Ces chiffres illustrent l’ampleur économique d’un phénomène souvent présenté uniquement sous l’angle de l’égalité. Derrière les statistiques se cachent des conséquences concrètes sur le pouvoir d’achat, l’accès au logement, la capacité d’épargne, les retraites et l’autonomie financière des femmes tout au long de leur vie.
Que prévoit la directive européenne sur la transparence salariale ?
Adoptée en mai 2023, la directive européenne 2023/970 constitue l’une des réformes les plus importantes de ces dernières années en matière d’égalité professionnelle.
Son objectif est de rendre visibles les discriminations salariales afin de permettre leur correction plus rapide.
Le texte prévoit notamment l’obligation pour les employeurs d’informer les candidats sur la rémunération ou la fourchette salariale d’un poste avant l’embauche. Il interdit également les clauses empêchant les salariés de parler de leur rémunération et renforce le droit des travailleurs à obtenir des informations sur les niveaux de salaire pratiqués dans leur entreprise.
La directive instaure aussi de nouvelles obligations de reporting pour les entreprises et impose qu’un écart de rémunération inexpliqué d’au moins 5 % entre les femmes et les hommes fasse l’objet d’une évaluation conjointe avec les représentants du personnel afin d’identifier les causes et de mettre en place des mesures correctrices.
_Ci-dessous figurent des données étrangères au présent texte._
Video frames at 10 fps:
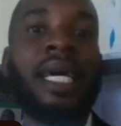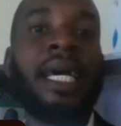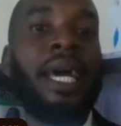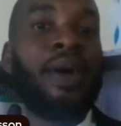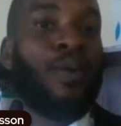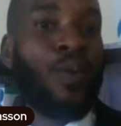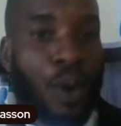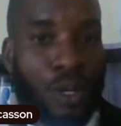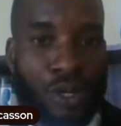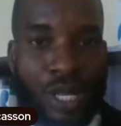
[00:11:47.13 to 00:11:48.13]
and
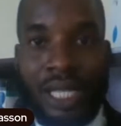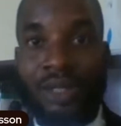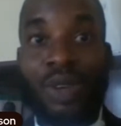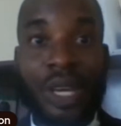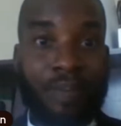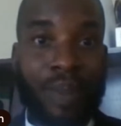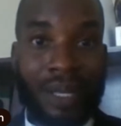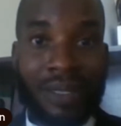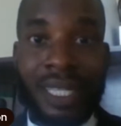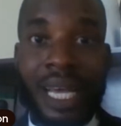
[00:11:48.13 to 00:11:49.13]
what you can do
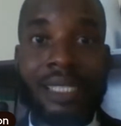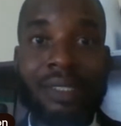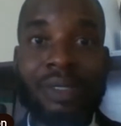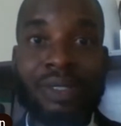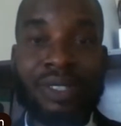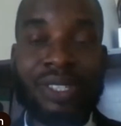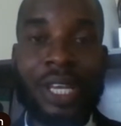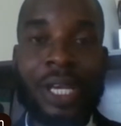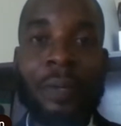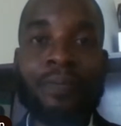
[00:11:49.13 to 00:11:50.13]
about that to
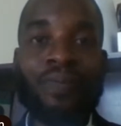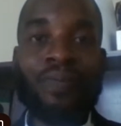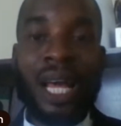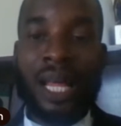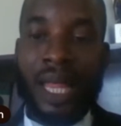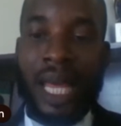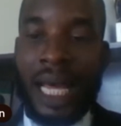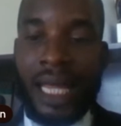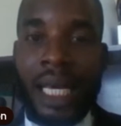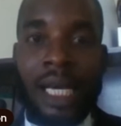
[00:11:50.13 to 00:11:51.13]
see
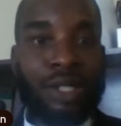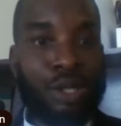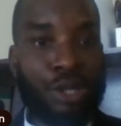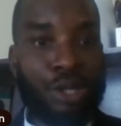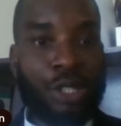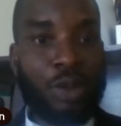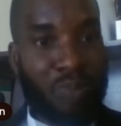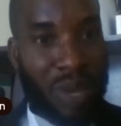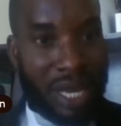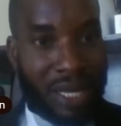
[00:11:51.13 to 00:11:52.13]
that you don't
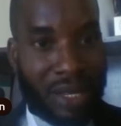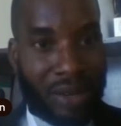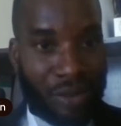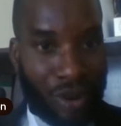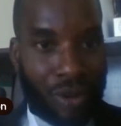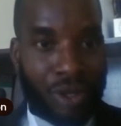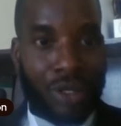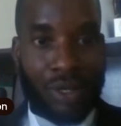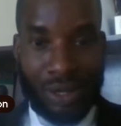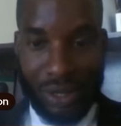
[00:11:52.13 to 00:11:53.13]
make the wrong
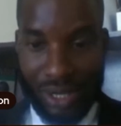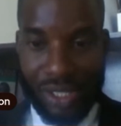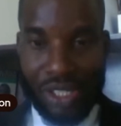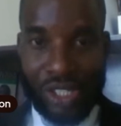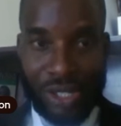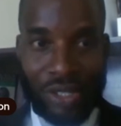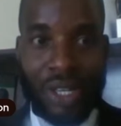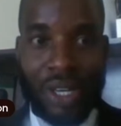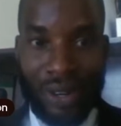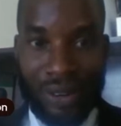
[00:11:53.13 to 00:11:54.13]
decision,
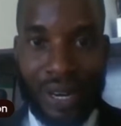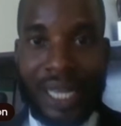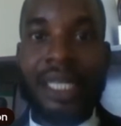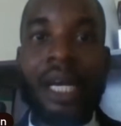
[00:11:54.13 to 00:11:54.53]
right?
La France n’a pas respecté l’échéance européenne
Tous les États membres devaient intégrer ces dispositions dans leur droit national au plus tard le 7 juin 2026.
Or, la France n’a pas respecté cette échéance. Si un projet de loi de transposition a bien été préparé, il n’a pas été définitivement adopté dans les délais. Les nouvelles obligations prévues par la directive ne sont donc pas encore pleinement applicables aux entreprises françaises.
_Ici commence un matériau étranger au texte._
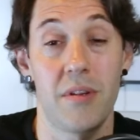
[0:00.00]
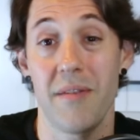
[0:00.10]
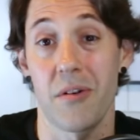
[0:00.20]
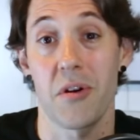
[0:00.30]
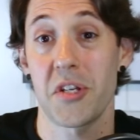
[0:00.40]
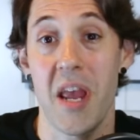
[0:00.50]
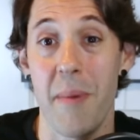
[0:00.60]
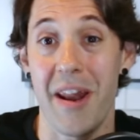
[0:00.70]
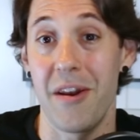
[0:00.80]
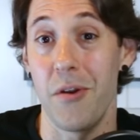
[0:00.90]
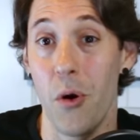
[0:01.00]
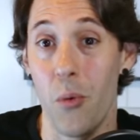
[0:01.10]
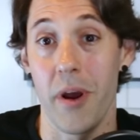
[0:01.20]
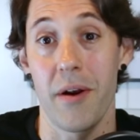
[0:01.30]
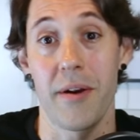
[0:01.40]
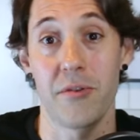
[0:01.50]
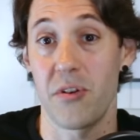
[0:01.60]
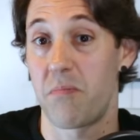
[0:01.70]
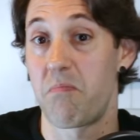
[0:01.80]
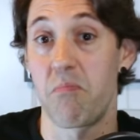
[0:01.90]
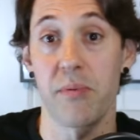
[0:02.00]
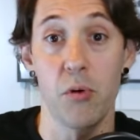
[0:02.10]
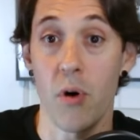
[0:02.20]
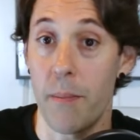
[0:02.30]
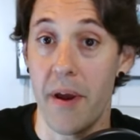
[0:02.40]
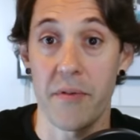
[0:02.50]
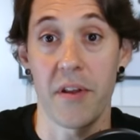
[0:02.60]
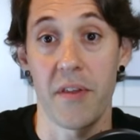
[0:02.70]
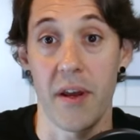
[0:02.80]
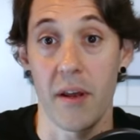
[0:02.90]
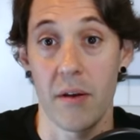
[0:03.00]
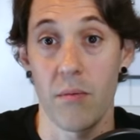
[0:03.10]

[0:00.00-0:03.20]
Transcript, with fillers: David Grusch came out of nowhere and just blew up everything.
Ce retard expose la France à une éventuelle procédure d’infraction engagée par la Commission européenne si la transposition continue d’être différée.
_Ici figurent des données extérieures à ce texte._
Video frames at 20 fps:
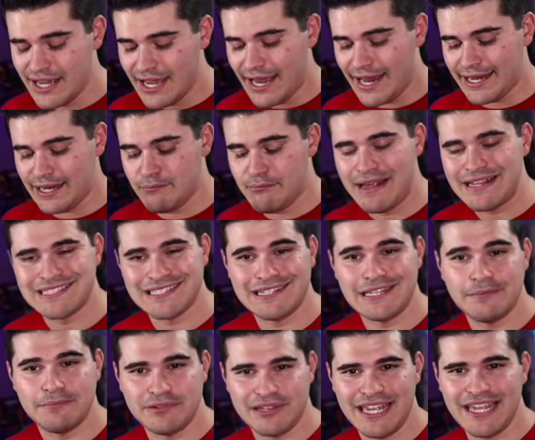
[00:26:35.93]
I can
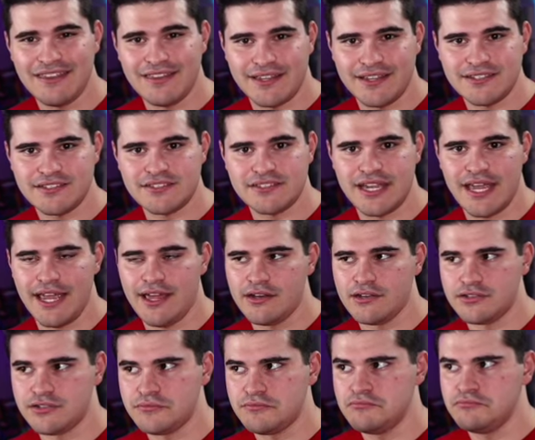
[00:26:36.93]
basically play this
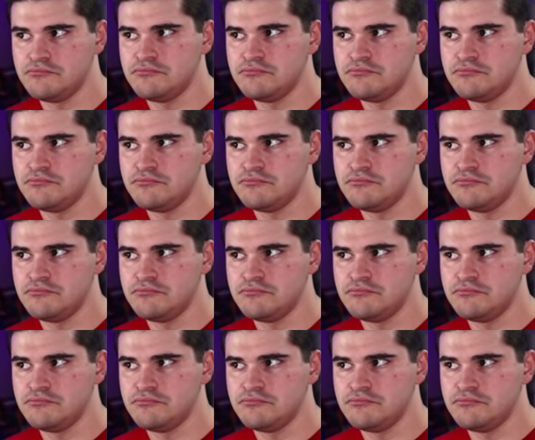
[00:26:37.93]
and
Au-delà de l’aspect juridique, cette situation retarde également les bénéfices attendus de la réforme pour plusieurs millions de salariées françaises, alors même que les écarts de rémunération persistent malgré les dispositifs existants.
Une réforme qui vise à prévenir plutôt qu’à sanctionner
Contrairement à une idée reçue, la directive ne crée pas uniquement de nouvelles sanctions. Elle cherche avant tout à instaurer une culture de la transparence permettant d’identifier les écarts injustifiés avant qu’ils ne deviennent structurels.
En imposant davantage d’informations aux employeurs et en renforçant les droits des salariés, l’Union européenne entend limiter les discriminations invisibles qui se construisent souvent dès l’embauche, lors des négociations salariales ou des évolutions de carrière.
Pour l’ETUC, chaque année de retard dans la mise en œuvre de cette réforme signifie que des millions de femmes continuent de subir des pertes de revenus qui auraient pu être évitées. Dans un contexte marqué par l’inflation et les tensions sur le pouvoir d’achat, ces 28 milliards d’euros perdus chaque année illustrent le coût très concret du retard pris par plusieurs États membres, dont la France, dans l’application d’une directive pourtant destinée à réduire durablement les inégalités salariales.